(Collected data entries)

········

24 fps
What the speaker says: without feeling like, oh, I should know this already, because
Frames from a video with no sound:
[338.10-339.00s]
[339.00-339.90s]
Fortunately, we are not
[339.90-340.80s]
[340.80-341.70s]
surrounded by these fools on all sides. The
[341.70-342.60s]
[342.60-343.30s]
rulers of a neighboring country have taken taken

········

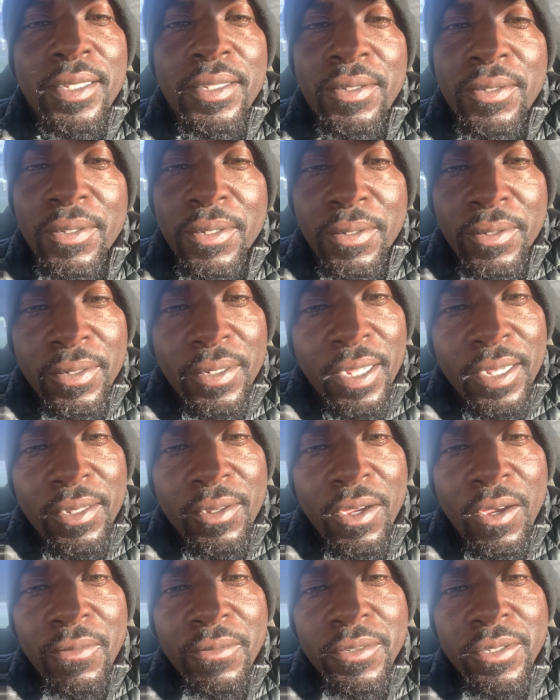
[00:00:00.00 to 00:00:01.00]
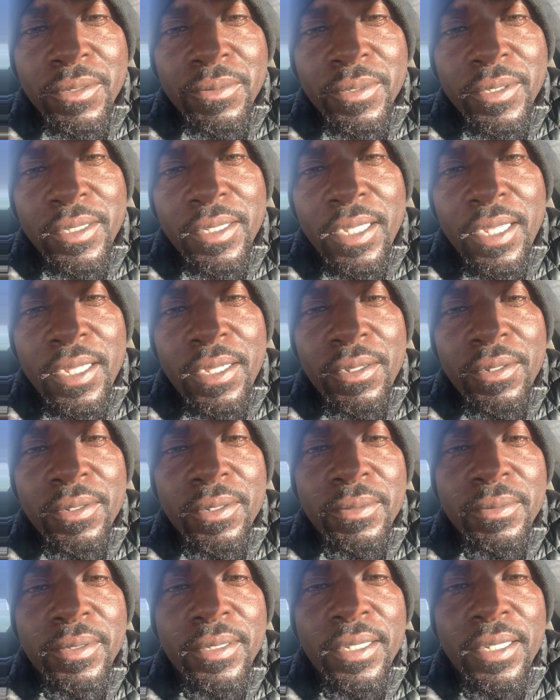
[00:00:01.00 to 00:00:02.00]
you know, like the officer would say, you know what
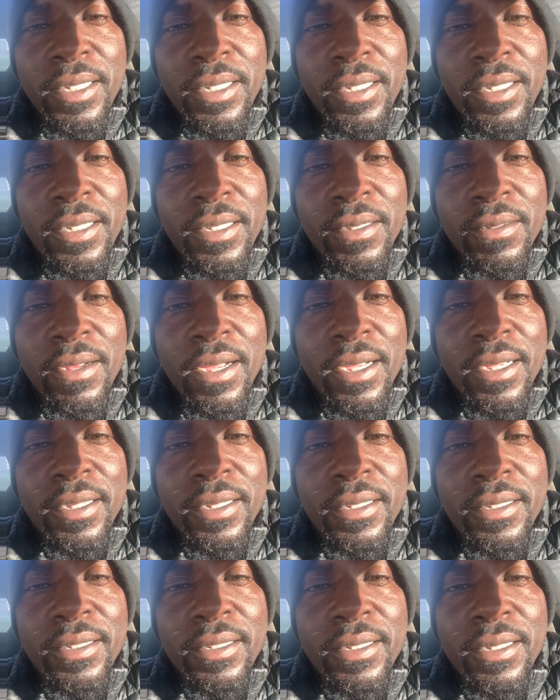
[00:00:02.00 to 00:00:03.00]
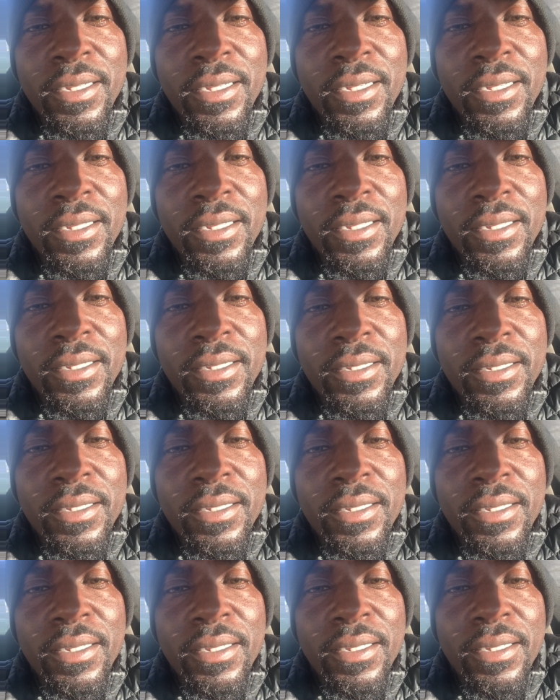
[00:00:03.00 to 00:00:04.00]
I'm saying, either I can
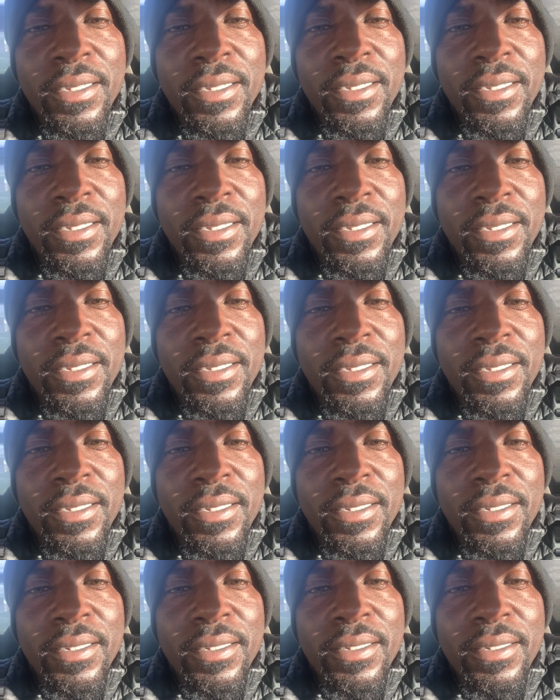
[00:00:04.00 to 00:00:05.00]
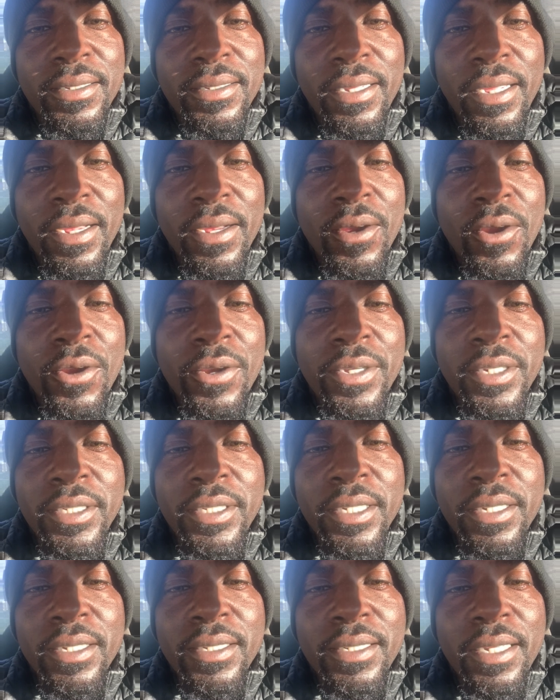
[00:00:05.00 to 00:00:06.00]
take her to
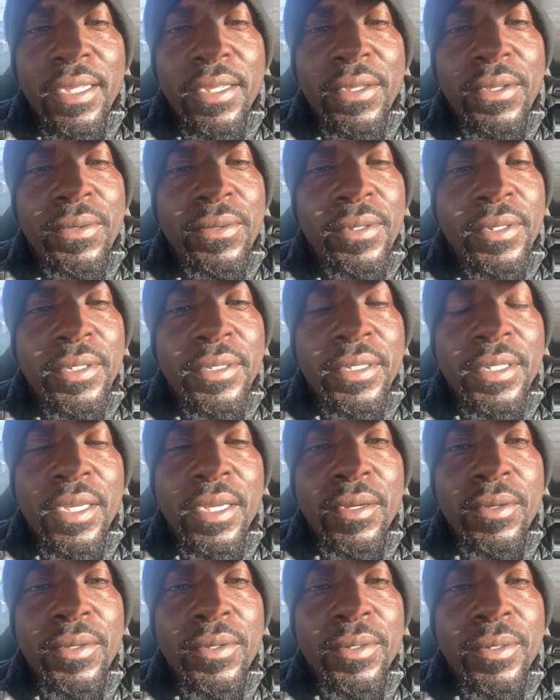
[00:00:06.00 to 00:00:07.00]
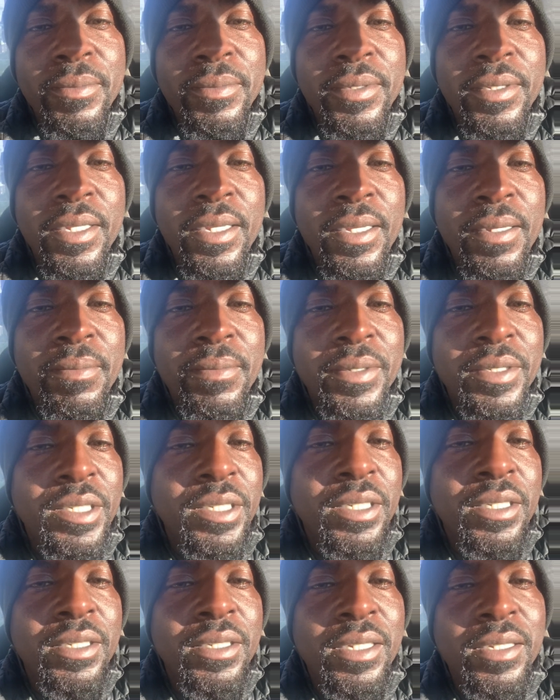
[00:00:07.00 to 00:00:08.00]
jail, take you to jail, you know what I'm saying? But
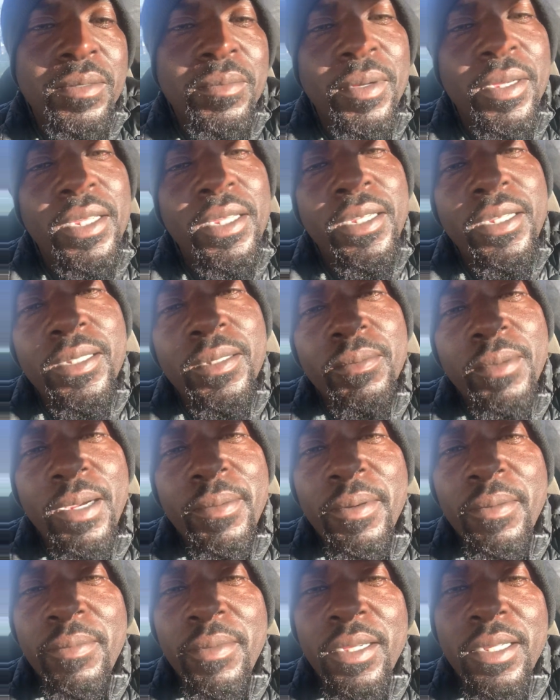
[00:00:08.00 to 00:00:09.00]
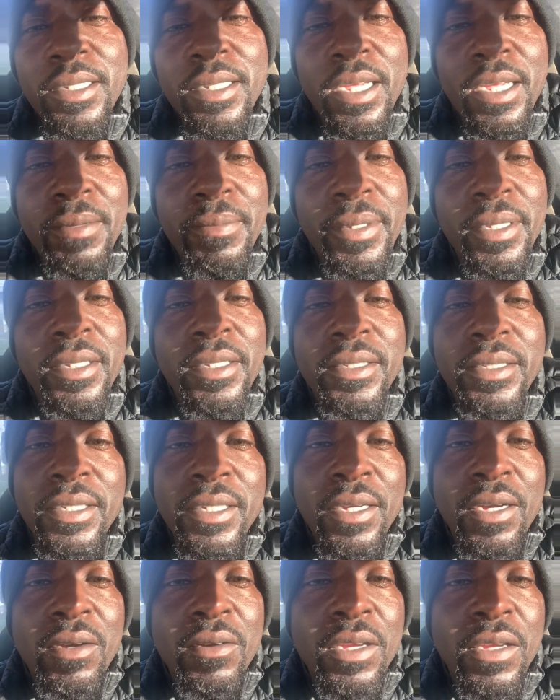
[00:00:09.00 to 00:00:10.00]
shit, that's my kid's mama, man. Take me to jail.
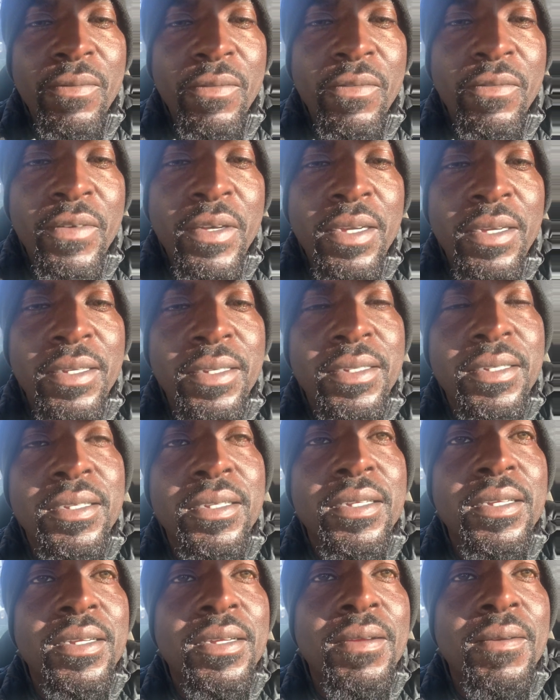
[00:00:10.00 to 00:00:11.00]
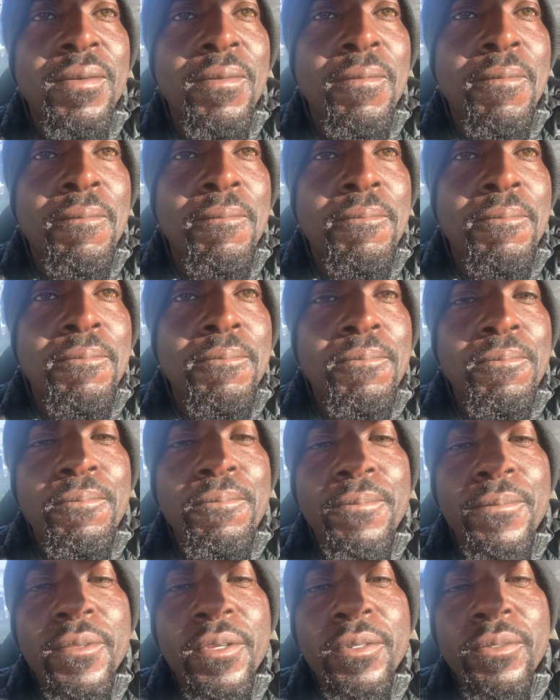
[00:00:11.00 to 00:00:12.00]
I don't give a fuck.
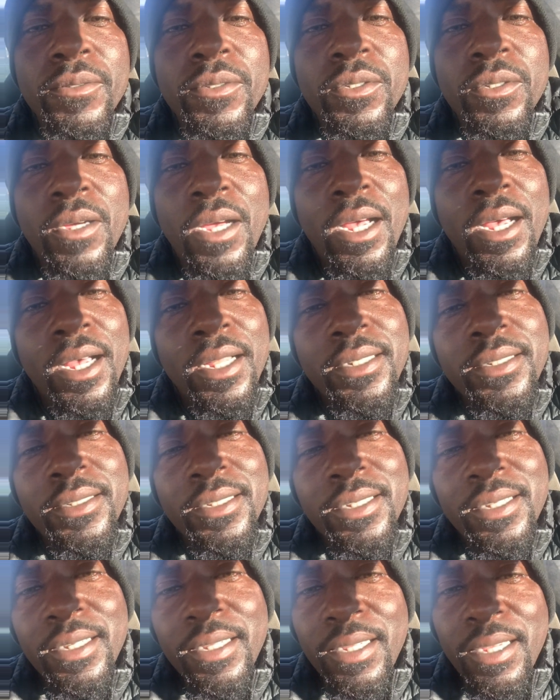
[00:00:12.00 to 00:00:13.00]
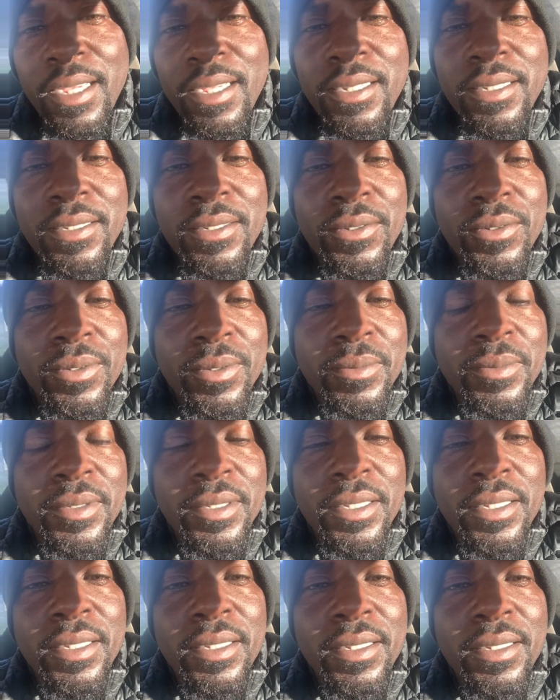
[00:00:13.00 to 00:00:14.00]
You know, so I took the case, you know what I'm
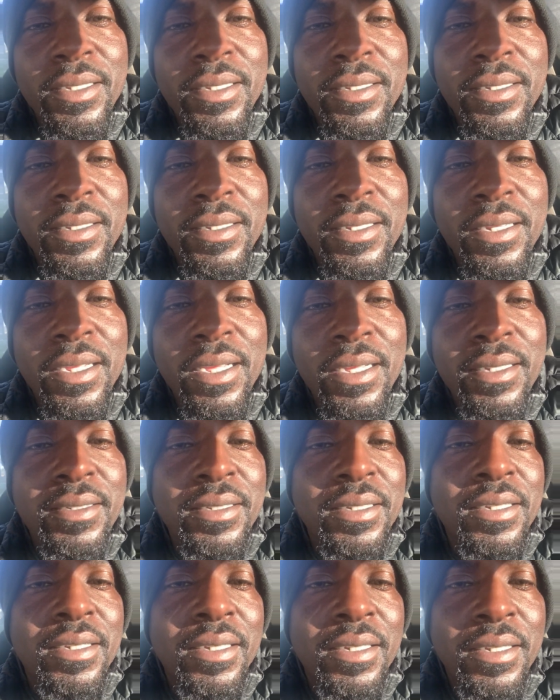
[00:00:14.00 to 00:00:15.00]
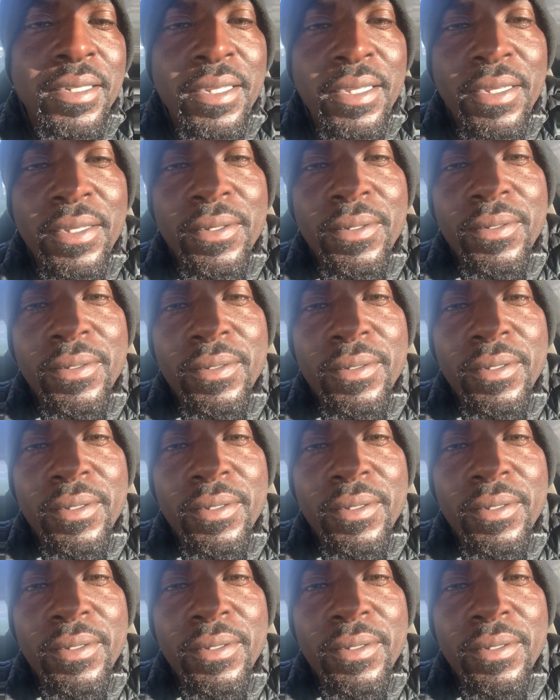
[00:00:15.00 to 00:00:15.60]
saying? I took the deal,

········

## Task item
When you reach the line with "[00:00:01.00 to 00:00:02.00]" in the records above, start writing out each line exactly, and stop after the line with "[00:00:06.00 to 00:00:07.00]". Pictures stay out.

## Solution for this exercise
[00:00:01.00 to 00:00:02.00]
you know, like the officer would say, you know what
[00:00:02.00 to 00:00:03.00]
[00:00:03.00 to 00:00:04.00]
I'm saying, either I can
[00:00:04.00 to 00:00:05.00]
[00:00:05.00 to 00:00:06.00]
take her to
[00:00:06.00 to 00:00:07.00]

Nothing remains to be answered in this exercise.